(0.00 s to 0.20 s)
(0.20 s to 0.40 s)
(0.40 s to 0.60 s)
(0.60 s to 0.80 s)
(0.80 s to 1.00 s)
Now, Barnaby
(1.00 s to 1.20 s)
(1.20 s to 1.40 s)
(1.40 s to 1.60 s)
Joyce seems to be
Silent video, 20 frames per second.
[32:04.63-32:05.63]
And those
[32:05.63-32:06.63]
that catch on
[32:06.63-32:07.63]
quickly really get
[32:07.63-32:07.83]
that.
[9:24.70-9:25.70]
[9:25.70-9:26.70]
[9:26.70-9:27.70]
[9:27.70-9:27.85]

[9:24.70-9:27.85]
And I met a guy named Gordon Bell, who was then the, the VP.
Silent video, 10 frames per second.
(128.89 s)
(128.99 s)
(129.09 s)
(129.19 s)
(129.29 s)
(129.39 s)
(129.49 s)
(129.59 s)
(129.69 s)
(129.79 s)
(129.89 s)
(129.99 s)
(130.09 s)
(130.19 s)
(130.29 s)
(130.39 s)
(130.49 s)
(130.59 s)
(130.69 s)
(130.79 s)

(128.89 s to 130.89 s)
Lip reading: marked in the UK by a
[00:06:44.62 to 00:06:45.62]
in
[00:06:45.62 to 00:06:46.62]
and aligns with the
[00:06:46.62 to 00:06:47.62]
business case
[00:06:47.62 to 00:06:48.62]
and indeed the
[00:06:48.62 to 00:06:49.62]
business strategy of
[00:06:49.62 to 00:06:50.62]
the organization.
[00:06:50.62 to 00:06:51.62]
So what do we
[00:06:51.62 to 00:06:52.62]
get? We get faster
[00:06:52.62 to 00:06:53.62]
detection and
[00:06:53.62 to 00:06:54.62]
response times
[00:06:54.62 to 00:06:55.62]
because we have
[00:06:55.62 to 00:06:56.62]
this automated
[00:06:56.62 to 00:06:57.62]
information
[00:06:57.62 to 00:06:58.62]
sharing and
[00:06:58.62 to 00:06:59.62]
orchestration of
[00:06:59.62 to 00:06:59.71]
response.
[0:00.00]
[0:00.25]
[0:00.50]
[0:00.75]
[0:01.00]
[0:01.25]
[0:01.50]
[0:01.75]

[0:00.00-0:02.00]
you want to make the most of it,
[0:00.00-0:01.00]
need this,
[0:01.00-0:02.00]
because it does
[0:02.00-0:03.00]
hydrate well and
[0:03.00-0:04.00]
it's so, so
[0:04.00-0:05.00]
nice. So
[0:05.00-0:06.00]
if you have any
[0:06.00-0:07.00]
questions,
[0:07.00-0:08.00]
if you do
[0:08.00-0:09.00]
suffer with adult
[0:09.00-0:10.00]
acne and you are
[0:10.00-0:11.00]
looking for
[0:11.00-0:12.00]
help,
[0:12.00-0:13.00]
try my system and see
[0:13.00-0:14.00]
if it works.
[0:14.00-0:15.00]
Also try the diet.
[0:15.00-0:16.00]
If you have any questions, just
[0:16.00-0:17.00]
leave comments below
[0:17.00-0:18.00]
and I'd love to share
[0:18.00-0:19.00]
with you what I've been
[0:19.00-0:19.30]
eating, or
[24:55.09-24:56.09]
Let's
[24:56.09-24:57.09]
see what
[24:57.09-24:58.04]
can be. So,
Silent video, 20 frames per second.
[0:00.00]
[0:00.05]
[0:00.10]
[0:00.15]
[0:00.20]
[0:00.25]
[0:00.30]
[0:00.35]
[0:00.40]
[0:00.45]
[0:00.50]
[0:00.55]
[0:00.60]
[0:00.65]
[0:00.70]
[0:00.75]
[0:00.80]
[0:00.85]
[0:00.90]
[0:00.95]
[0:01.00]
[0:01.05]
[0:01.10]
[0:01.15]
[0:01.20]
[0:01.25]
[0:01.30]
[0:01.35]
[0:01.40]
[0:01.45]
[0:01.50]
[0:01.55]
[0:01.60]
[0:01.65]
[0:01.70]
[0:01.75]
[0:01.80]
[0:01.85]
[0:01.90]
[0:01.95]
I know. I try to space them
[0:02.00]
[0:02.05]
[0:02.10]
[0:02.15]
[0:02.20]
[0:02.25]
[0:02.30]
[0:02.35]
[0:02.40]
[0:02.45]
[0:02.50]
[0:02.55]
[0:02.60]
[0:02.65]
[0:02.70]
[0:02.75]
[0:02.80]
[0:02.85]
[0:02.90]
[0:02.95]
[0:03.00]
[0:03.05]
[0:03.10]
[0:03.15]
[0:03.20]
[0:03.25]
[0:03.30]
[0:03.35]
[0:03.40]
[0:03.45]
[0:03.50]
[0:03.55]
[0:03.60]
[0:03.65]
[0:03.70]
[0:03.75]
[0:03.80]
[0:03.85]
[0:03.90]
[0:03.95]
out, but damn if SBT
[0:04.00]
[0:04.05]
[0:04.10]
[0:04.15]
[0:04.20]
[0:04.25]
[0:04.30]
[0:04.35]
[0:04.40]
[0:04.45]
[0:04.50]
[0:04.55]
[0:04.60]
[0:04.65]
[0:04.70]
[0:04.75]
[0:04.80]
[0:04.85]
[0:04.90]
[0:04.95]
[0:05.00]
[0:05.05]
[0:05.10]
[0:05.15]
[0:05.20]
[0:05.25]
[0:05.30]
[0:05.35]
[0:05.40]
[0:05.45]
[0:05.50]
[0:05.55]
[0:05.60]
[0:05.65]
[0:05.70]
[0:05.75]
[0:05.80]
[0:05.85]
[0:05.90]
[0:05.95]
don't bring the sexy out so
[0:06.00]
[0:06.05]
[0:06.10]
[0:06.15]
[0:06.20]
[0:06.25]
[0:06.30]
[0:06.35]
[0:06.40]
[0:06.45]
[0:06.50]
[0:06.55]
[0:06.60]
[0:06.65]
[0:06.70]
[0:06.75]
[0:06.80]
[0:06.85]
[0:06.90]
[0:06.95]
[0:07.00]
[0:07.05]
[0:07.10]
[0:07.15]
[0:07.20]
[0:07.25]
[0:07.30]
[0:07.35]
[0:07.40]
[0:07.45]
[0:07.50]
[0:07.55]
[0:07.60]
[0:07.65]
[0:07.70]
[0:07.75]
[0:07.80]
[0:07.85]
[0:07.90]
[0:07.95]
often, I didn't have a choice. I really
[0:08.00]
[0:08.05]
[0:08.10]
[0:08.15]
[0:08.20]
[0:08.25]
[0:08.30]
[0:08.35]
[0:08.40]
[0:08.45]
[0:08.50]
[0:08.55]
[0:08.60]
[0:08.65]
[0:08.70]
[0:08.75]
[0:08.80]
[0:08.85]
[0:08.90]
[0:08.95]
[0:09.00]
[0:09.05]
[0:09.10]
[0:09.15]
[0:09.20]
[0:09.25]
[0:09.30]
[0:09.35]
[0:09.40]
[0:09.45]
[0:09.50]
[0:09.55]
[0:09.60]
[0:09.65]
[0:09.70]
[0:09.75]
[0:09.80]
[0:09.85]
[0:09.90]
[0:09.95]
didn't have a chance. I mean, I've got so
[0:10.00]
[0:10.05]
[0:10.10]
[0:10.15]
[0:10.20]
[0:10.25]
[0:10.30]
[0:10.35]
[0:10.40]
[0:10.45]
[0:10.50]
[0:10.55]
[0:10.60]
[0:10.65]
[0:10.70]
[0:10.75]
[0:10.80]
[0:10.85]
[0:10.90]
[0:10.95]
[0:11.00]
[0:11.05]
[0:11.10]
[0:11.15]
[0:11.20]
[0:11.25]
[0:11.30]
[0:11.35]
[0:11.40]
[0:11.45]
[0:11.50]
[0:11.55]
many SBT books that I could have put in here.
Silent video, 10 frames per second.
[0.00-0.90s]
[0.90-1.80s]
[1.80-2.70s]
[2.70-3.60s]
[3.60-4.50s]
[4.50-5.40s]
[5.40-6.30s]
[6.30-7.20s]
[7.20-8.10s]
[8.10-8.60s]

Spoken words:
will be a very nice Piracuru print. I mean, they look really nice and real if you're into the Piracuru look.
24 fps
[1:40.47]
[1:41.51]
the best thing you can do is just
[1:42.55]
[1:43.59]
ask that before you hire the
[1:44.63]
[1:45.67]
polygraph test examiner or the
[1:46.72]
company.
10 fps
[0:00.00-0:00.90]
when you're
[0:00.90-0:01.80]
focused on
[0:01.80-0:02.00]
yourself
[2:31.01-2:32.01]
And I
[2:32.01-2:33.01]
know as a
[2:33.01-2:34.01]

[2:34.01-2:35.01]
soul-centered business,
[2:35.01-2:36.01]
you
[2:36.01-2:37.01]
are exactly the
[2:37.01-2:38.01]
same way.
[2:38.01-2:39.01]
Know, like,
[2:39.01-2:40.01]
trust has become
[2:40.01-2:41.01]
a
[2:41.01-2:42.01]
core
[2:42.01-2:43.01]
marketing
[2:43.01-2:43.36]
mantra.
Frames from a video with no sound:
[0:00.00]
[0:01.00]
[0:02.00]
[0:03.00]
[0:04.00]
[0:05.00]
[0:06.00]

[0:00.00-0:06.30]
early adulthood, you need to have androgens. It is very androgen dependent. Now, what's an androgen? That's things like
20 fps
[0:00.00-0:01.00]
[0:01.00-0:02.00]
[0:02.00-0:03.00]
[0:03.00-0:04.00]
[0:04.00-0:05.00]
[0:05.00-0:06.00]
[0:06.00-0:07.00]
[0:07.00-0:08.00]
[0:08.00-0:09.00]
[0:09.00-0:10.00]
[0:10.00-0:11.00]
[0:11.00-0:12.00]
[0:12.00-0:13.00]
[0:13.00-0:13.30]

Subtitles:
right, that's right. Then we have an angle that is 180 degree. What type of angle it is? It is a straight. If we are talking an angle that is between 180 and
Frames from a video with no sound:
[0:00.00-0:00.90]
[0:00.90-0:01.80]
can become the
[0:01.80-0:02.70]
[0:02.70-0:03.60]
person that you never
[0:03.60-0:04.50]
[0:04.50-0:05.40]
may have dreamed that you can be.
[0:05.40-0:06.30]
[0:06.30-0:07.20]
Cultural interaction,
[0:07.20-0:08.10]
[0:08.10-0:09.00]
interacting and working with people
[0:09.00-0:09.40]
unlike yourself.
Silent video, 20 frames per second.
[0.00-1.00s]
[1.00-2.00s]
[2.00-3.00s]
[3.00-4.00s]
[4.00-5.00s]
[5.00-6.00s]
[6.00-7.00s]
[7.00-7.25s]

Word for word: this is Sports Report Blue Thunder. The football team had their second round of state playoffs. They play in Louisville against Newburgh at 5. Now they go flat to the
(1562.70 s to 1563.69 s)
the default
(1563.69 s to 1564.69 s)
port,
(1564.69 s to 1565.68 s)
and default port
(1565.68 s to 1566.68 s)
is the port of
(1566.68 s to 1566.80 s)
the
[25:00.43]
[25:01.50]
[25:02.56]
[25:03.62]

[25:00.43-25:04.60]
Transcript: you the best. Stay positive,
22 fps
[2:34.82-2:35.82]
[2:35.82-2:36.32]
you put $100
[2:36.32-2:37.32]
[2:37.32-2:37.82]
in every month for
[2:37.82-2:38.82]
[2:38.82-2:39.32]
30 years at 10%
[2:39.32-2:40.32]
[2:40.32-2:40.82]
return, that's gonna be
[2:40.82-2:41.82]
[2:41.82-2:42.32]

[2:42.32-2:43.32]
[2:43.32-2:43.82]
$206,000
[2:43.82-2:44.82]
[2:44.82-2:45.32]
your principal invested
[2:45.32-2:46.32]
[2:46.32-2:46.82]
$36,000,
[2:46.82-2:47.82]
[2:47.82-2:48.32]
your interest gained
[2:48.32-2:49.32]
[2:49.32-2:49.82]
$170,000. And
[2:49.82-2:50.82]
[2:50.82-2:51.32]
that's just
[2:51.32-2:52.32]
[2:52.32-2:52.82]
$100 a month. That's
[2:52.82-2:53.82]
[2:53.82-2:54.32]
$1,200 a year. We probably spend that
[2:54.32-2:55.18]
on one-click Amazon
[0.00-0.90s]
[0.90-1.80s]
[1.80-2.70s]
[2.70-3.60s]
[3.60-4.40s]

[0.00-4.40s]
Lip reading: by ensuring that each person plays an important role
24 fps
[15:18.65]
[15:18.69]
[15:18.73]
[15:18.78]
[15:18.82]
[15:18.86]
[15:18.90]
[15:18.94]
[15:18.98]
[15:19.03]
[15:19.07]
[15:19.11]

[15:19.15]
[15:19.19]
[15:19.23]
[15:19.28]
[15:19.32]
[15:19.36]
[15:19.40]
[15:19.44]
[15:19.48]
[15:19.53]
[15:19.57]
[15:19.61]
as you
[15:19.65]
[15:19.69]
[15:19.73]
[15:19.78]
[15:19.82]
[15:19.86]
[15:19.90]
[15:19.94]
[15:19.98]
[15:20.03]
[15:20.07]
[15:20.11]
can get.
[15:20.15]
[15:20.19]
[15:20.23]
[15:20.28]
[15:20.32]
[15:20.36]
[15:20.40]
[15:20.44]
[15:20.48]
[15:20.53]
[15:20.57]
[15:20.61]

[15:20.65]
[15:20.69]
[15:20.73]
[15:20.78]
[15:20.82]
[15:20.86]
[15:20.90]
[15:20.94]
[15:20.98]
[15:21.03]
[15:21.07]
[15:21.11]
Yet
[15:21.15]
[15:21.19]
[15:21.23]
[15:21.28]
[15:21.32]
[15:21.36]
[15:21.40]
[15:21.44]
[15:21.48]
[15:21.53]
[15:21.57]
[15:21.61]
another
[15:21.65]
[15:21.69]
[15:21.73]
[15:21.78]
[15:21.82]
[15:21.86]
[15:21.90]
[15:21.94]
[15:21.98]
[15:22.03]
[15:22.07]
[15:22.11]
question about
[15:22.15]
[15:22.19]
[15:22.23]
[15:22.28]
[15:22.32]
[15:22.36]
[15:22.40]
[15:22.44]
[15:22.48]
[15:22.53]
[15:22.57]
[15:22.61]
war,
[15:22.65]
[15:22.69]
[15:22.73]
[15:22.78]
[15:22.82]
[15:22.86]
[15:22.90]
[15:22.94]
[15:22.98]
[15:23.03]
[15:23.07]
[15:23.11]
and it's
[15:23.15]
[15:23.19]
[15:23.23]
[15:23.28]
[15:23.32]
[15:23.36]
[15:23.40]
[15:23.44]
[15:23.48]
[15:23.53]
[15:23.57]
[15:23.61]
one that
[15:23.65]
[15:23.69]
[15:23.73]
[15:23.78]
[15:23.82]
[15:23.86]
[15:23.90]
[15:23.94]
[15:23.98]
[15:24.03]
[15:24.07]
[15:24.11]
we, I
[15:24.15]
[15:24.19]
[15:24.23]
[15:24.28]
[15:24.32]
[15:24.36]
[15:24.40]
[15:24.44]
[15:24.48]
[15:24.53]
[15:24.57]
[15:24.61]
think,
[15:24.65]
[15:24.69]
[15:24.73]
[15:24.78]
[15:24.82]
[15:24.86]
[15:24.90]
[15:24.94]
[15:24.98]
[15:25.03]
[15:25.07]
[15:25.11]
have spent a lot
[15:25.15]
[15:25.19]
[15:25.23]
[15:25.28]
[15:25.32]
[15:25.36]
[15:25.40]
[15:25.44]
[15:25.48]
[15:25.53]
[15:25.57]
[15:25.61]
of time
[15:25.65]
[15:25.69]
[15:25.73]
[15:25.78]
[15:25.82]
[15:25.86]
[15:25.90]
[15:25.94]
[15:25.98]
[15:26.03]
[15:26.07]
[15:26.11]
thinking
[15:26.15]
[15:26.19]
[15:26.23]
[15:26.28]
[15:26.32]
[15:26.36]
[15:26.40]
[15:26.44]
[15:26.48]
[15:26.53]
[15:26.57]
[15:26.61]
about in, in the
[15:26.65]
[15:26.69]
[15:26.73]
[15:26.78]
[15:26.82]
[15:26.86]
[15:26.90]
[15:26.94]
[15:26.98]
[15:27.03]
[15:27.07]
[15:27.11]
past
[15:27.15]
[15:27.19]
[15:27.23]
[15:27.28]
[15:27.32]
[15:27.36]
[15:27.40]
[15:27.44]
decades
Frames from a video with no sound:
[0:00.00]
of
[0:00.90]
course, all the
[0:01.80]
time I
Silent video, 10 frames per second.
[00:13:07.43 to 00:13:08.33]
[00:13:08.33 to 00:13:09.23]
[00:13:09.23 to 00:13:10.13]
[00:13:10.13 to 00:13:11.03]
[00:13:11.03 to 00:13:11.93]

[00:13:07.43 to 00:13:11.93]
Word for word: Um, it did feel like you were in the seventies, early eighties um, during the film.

=== The problem ===
From the line containing "[00:13:10.13 to 00:13:11.03]" to the last line of the listing, write everything out exactly. Nothing outside that stretch belongs.

=== Answer area ===
[00:13:10.13 to 00:13:11.03]
[00:13:11.03 to 00:13:11.93]

[00:13:07.43 to 00:13:11.93]
Word for word: Um, it did feel like you were in the seventies, early eighties um, during the film.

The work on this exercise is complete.